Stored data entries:
===

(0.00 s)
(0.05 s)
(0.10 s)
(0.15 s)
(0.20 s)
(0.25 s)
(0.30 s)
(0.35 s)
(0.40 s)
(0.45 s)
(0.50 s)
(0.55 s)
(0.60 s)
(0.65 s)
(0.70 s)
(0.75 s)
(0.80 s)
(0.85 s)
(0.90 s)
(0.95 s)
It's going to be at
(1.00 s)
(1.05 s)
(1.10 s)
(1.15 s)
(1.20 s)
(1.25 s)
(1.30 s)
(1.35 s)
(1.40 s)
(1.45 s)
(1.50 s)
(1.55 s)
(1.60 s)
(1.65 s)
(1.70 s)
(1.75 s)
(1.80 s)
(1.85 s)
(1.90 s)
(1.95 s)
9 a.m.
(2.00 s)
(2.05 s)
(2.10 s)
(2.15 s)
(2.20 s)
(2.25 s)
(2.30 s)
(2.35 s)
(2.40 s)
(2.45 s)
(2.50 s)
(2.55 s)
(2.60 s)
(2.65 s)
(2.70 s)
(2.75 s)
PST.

===

* Work to complete *
Full repetition needed. Write out every entry above exactly as given.

* Response to the exercise *
(0.00 s)
(0.05 s)
(0.10 s)
(0.15 s)
(0.20 s)
(0.25 s)
(0.30 s)
(0.35 s)
(0.40 s)
(0.45 s)
(0.50 s)
(0.55 s)
(0.60 s)
(0.65 s)
(0.70 s)
(0.75 s)
(0.80 s)
(0.85 s)
(0.90 s)
(0.95 s)
It's going to be at
(1.00 s)
(1.05 s)
(1.10 s)
(1.15 s)
(1.20 s)
(1.25 s)
(1.30 s)
(1.35 s)
(1.40 s)
(1.45 s)
(1.50 s)
(1.55 s)
(1.60 s)
(1.65 s)
(1.70 s)
(1.75 s)
(1.80 s)
(1.85 s)
(1.90 s)
(1.95 s)
9 a.m.
(2.00 s)
(2.05 s)
(2.10 s)
(2.15 s)
(2.20 s)
(2.25 s)
(2.30 s)
(2.35 s)
(2.40 s)
(2.45 s)
(2.50 s)
(2.55 s)
(2.60 s)
(2.65 s)
(2.70 s)
(2.75 s)
PST.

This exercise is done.